FINDINGS AND REASONS
The procedures on appeal are contained in s 328 of the 1998 Act. The appeal is to be by way of review of the original medical assessment, but the review is limited to the grounds of appeal on which the appeal is made.
The role of the Appeal Panel was considered by the Court of Appeal in Siddik v WorkCover Authority of NSW.[3] The Court held that while prima facie the Appeal Panel is confined to the grounds the Registrar (now the President’s delegate) has let through the gateway, it can consider other grounds capable of coming within one or other of the s 327(3) heads, if it gives the parties an opportunity to be heard. An appeal by way of review may, depending on the circumstances, involve either a hearing de novo or a re-hearing. Such a flexible model assists the objectives of the legislation.
[3] [2008] NSWCA 116.
Section 327(2) was amended, with the effect that while the appeal was to be by way of review, all appeals as at 1 February 2011 were limited to the ground(s) on which the appeal was made.
In New South Wales Police Force v Registrar of the Workers Compensation Commission of New South Wales[4] Davies J considered that the form of the words used in s 328(2) of the 1998 Act, being “the grounds of appeal on which the appeal is made” was intended to mean that the appeal is confined to those particular demonstrable errors identified by a party in its submissions.
[4] [2013] NSWSC 1792.
In Campbelltown City Council v Vegan & Ors[5] the Court of Appeal held that the Appeal Panel is obliged to give reasons. Where there are disputes of fact it may be necessary to refer to evidence or other material on which findings are based, but the extent to which this is necessary will vary from case to case. Where more than one conclusion is open, it will be necessary to explain why one conclusion is preferred. On the other hand, the reasons need not be extensive or provide a detailed explanation of the criteria applied by the medical professionals in reaching a professional judgement.
[5] [2006] NSWCA 284.
Medical assessment certificate
The parts of the MAC issued by the Medical Assessor that are relevant to the appeal are set out, where relevant, below.

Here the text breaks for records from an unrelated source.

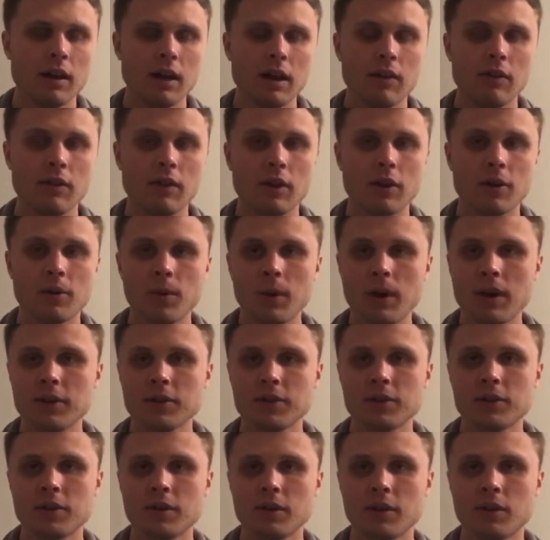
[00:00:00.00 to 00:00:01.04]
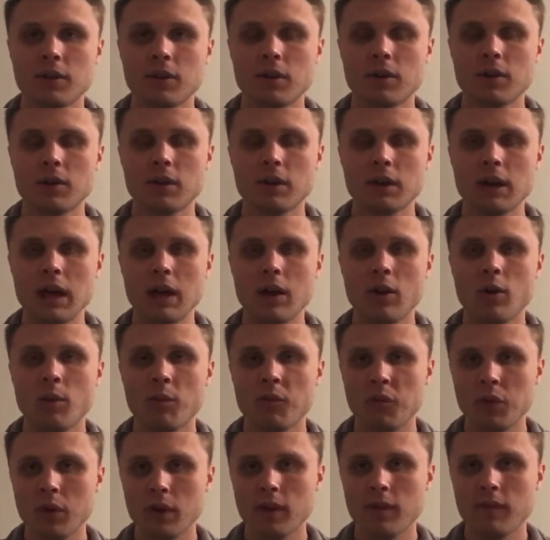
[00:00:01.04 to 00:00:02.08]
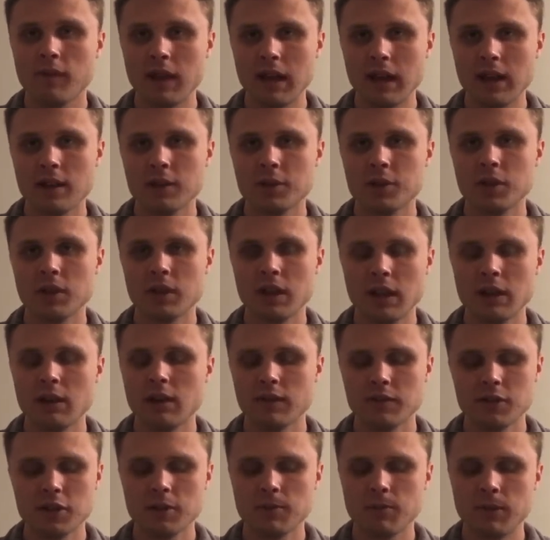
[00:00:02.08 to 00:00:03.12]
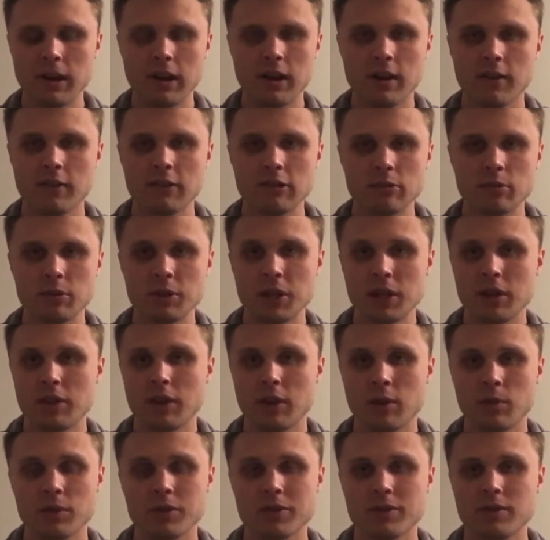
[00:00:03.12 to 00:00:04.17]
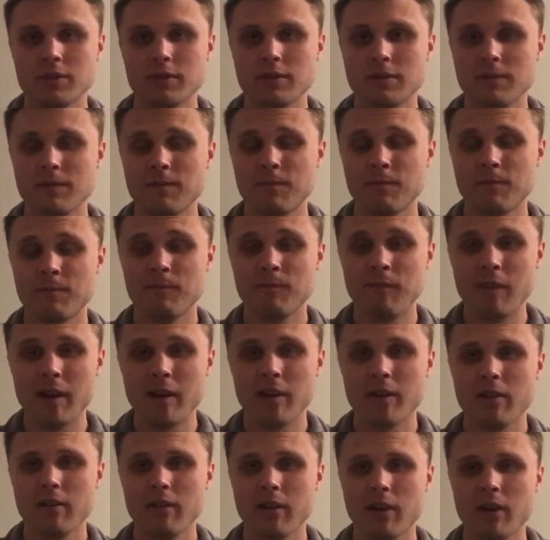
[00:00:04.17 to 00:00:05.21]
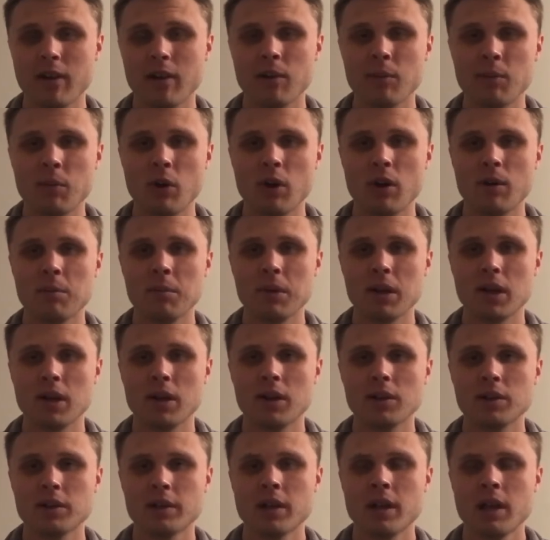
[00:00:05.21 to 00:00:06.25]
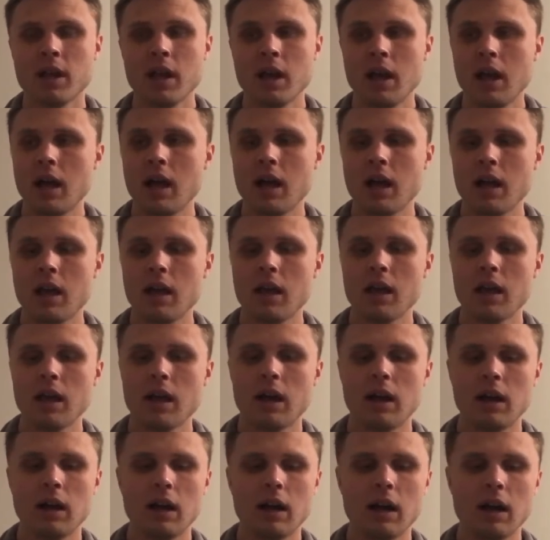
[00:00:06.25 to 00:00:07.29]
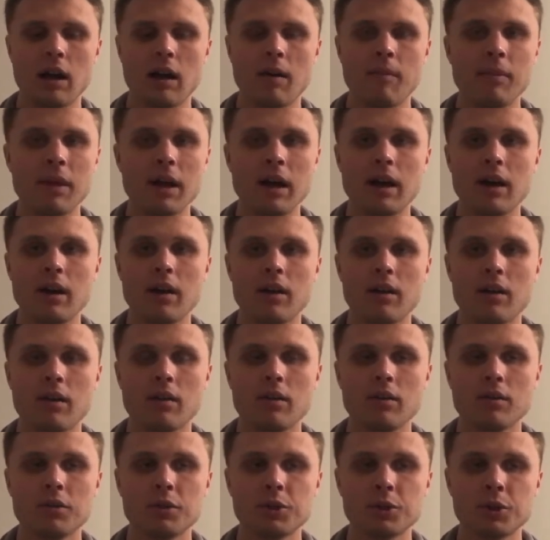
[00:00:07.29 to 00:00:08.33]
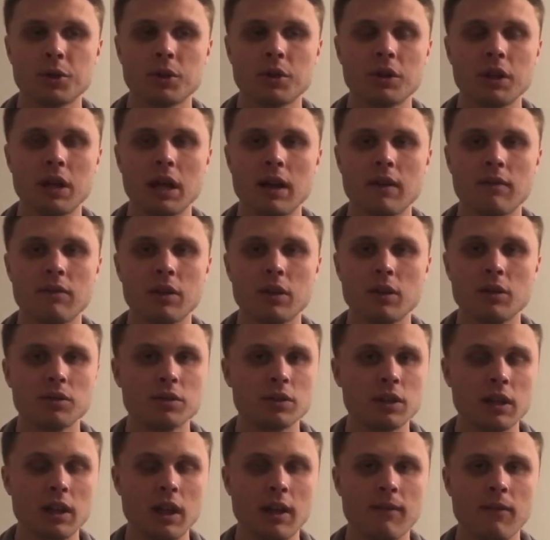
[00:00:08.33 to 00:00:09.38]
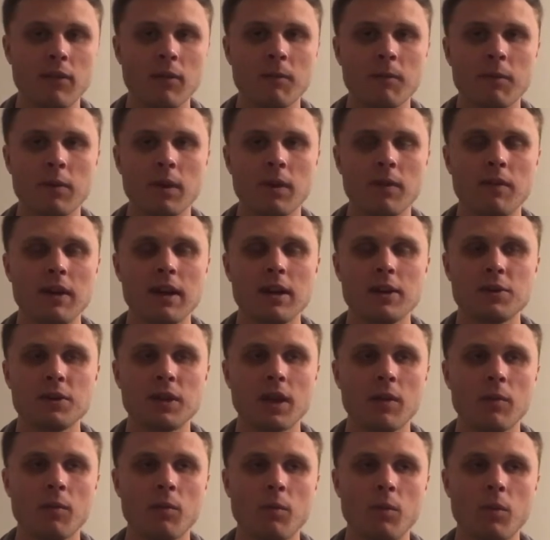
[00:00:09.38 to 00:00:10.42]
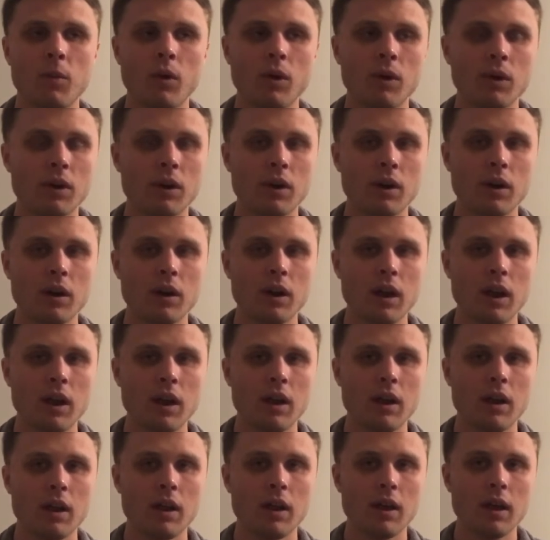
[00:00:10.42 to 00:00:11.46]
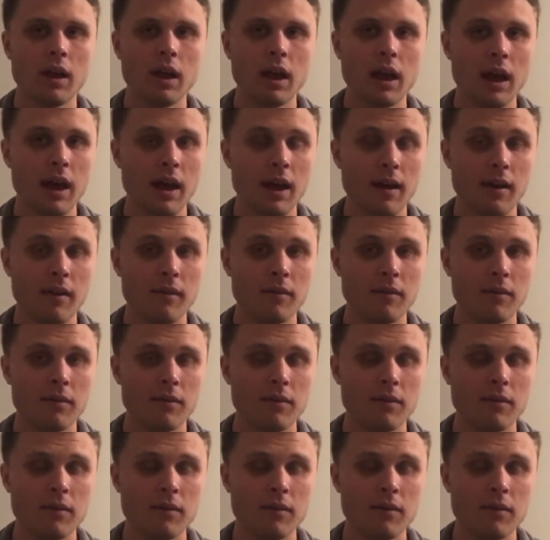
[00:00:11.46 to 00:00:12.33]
in their quest to get home field advantage in the NFC playoffs, which I think was very, very important, because I'm not sure that if the Eagles didn't have home field advantage, they wouldn't have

Under “History relating to the injury”, at p 2 of the MAC, the Medical Assessor recorded:
“Mr Psaila has been aware of loss of hearing for the last ten years and of total loss of hearing in the left ear. He could not remember when he lost the hearing in his left ear. Mr Psaila has a ‘cicada-like’ tinnitus in his right ear.
…
Details of any previous or subsequent accidents, injuries or condition: There is a non-occupational hearing impairment of 29.9%.
…
Work history including previous work history if relevant: Mr Psaila commenced employment as a labourer with Garnock Engineering from 1980-1985 and was exposed to loud noise. He was then employed as a labourer with BHP working in the coal washery, coal preparation area and also as a truck and loader operator. In 2013, his employment was transferred to South 32 where he was contracted to BHP to continue in the same employment. Mr Psaila’s employment with South 32 exposed him to very loud noise of heavy machinery, cranes, rollers, conveyors, alarms and bells. He was also exposed to the noise of jackhammers and concrete cutters.”
Under “Findings on physical examination” at pp 2 and 3 of the MAC, the Medical Assessor recorded:
“On examination both tympanic membranes are normal and audiometry shows total deafness in the left ear and a right-sided sensorineural hearing loss
…”
Under “Summary” at p 3 of the MAC, the MA recorded:
· “summary of injuries and diagnoses:
Left-sided [sic] noise induced hearing loss.”
Under “Evaluation of permanent impairment” at p 3 of the MAC, the Medical Assessor recorded:
“…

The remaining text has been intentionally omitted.